Room temperature ionic liquids (RTILs) have potential throughout the nuclear industry in the recovery and purification of actinide elements, as reactor components, as waste disposal forms, and potentially as media for the storage and/or separation of spent nuclear fuels. Due to their unique dissolution properties, RTILs can be used as substitutes for solvents currently used in the extraction of uranium from native ores, and in the dissolution and reprocessing of spent nuclear fuels. Research efforts in our laboratory focus on determining the chemical properties (i.e., solubility, complexation, redox properties, etc.) of actinide species in RTIL systems. We are currently involved in RTIL projects ranging from the spectroscopic characterization of actinide complexes by O17NMR, low temperature UV-Vis, and EXAFS, to the enhanced dissolution and separation of actinide oxides in room temperature ionic liquids.
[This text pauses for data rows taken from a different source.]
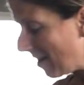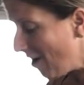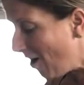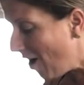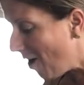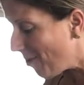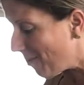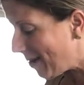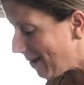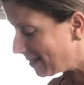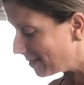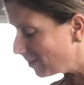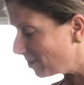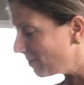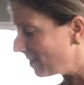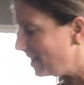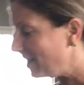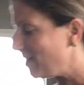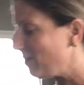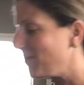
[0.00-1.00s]
All right,
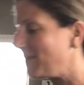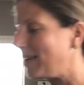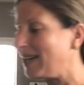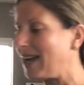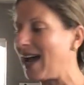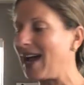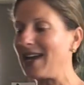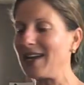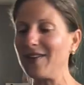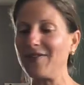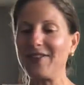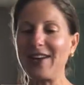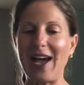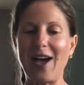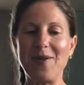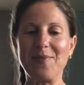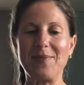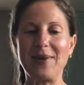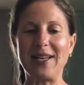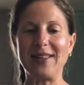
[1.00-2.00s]
learning to read. I have
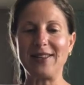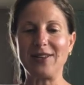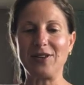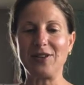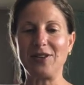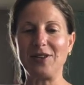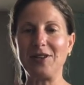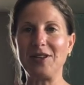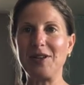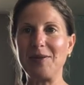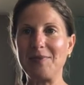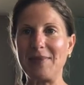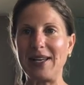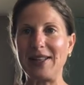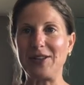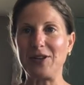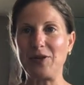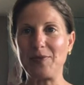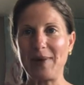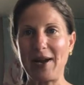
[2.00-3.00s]
got my little
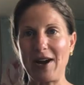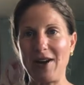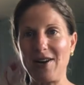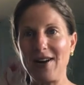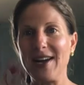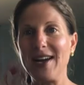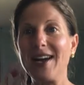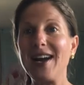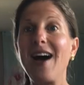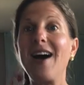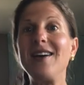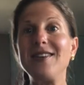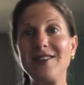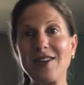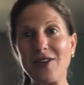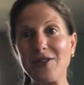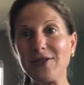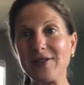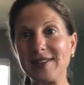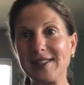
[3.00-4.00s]
bear.
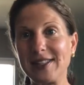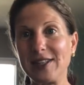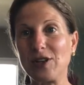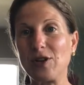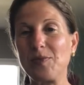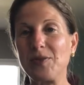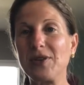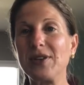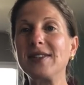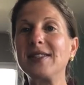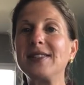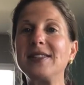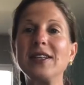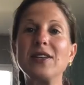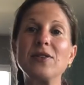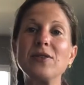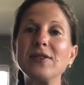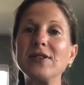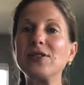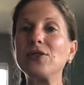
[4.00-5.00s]
Another sticker book.
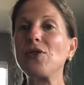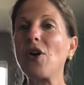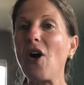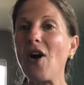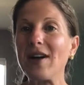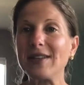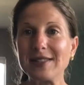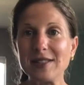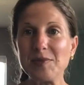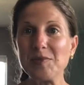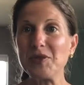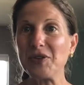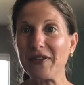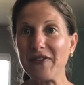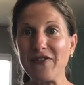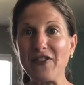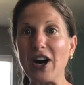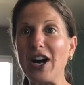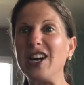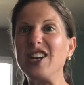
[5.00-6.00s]
Stickers are awesome. They're
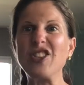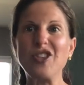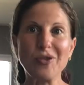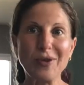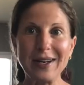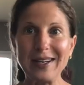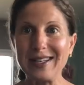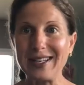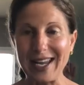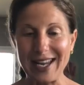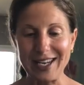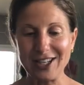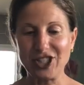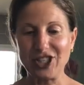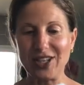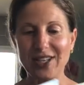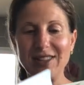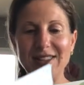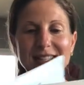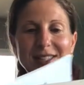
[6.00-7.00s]
fun. They're
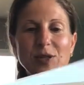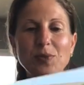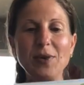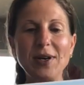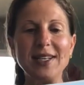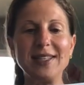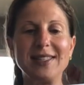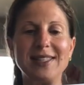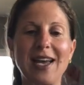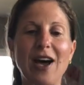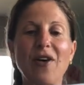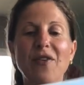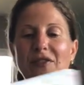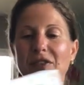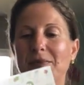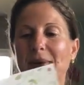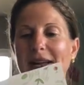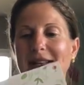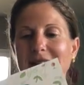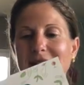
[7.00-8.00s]
engaging. This one is the
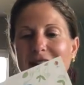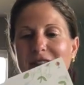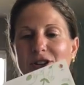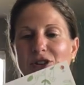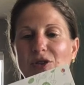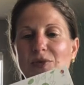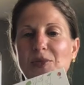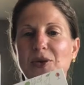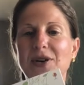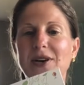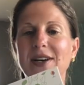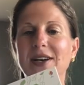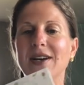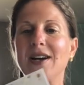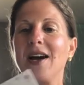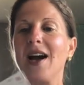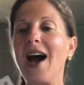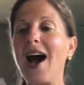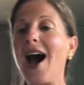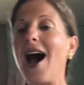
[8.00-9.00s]
alphabet sticker book.
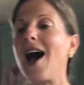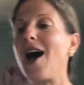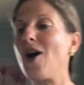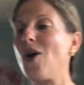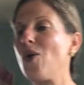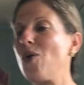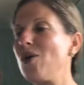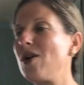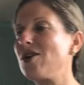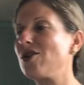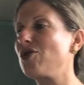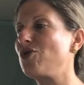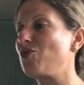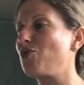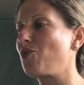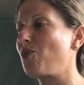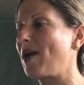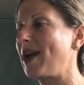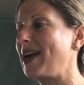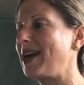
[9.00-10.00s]
How
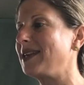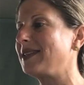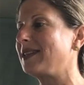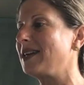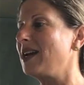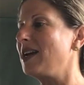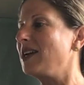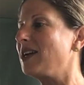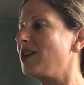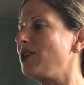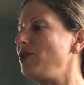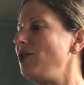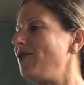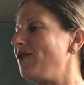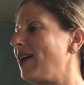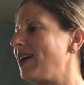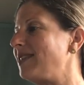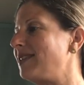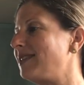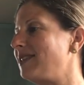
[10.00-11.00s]
great! Can you
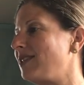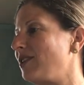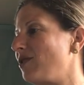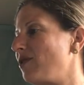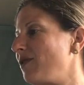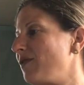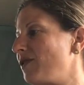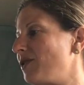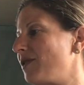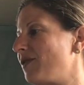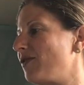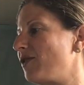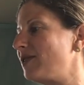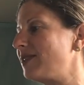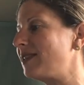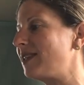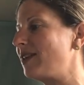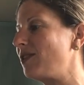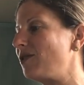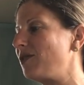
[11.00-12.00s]
find the sticker for the first
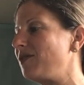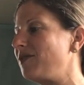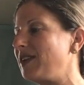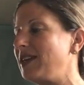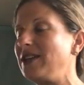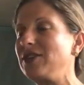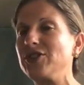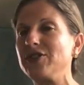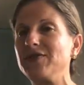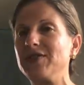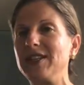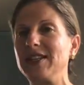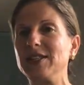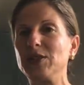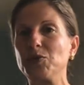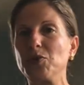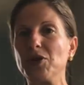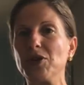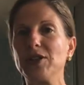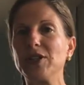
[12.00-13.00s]
letter of each of these
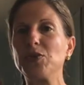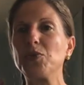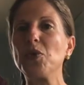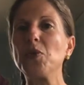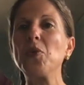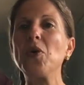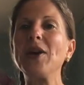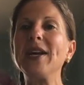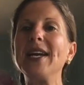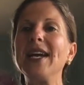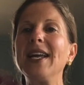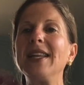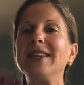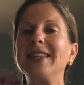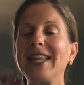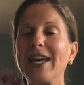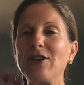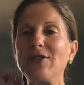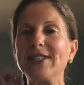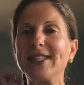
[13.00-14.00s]
words? We're working on
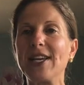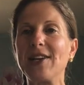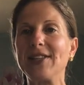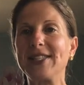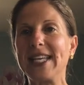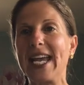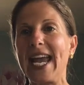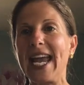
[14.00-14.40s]
letter sounds.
Spectroscopy of UO2Cl42− in basic aluminum chloride: 1-ethyl-3-methylimidazolium chloride

In this study we focus on the spectroscopic characterization of UO2Cl42− in 40:60 AlCl3:EMIC using multiple techniques. A combination of absorption, emission, excitation, two-photon excitation, Fourier transform Raman, and time-resolved emission spectra for solution (298 K) and frozen glass (75 K) samples have been measured and analyzed in terms of the electronic and vibrational structures of the UO2Cl42− ion. The spectroscopic properties of UO2Cl42− in single crystals are well known, and the analyses of the spectra of UO2Cl42− in 40:60 AlCl3:EMIC rely heavily on single crystal studies. Results are also compared with absorption spectra from a previous study of UO2Cl42− in 48:52 AlCl3:EMIC (a basic ionic liquid). The results from multiple spectroscopic measurements and their comparison with previous results help provide a picture of the structure and environment of UO2Cl42− in 40:60 AlCl3:EMIC.